Starting with the line that has "[00:00:01.00 to 00:00:02.00]" in the records below and stopping after the line that has "Verbatim transcript: let", output every line exactly and nothing else; skip pictures.

» **INPUT DATA**:
= = = =

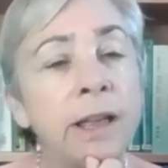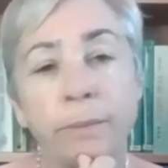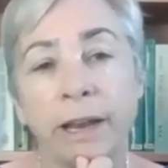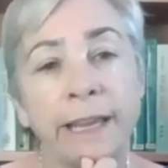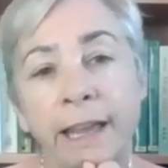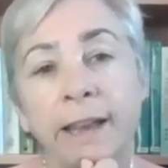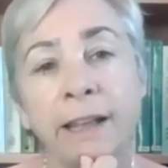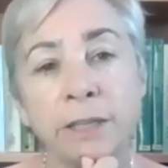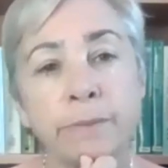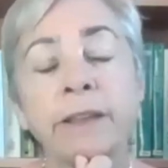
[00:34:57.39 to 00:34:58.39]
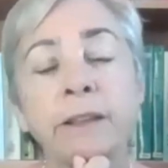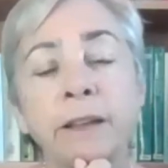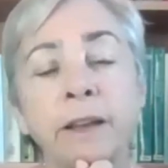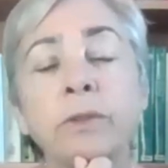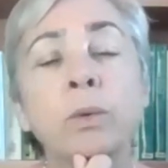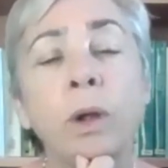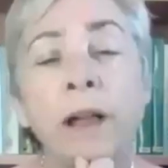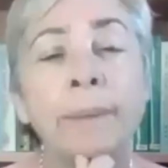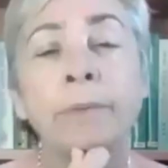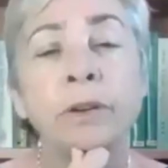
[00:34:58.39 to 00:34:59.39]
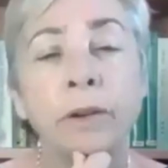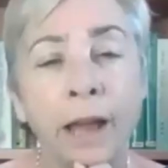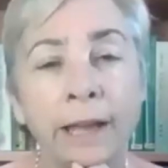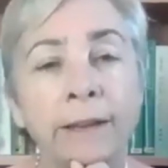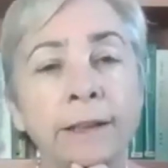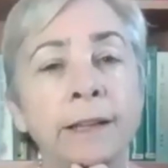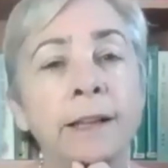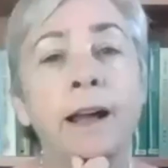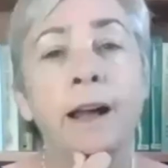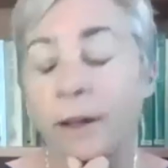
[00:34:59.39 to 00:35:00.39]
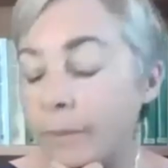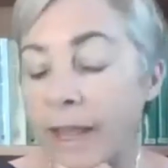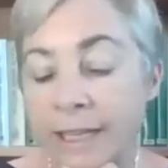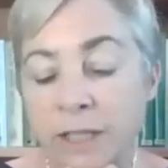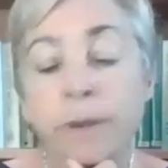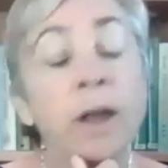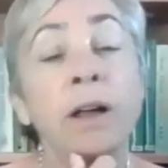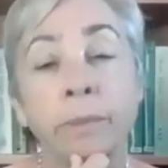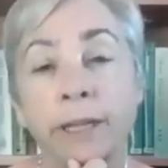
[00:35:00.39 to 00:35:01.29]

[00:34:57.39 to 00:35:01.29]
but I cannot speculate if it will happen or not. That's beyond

= = = =

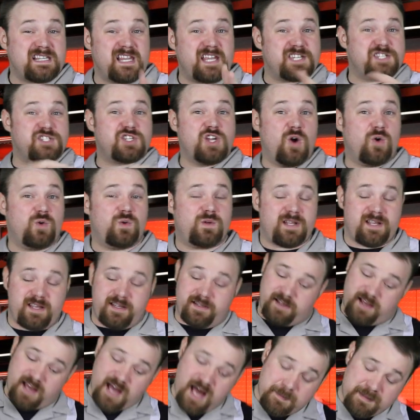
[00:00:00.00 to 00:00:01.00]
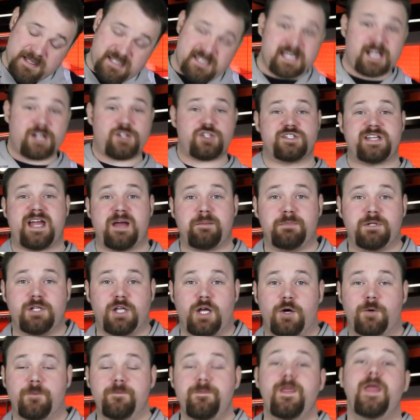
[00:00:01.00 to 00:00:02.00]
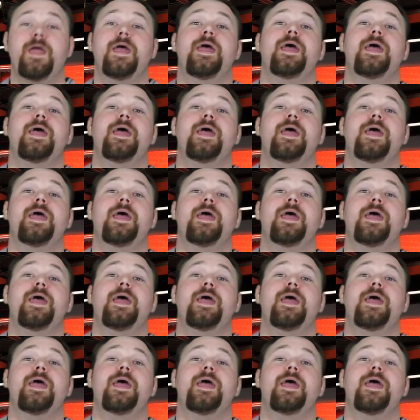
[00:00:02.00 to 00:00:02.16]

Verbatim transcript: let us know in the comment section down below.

= = = =

» **RESPONSE TO THIS EXERCISE**:
[00:00:01.00 to 00:00:02.00]
[00:00:02.00 to 00:00:02.16]

Verbatim transcript: let us know in the comment section down below.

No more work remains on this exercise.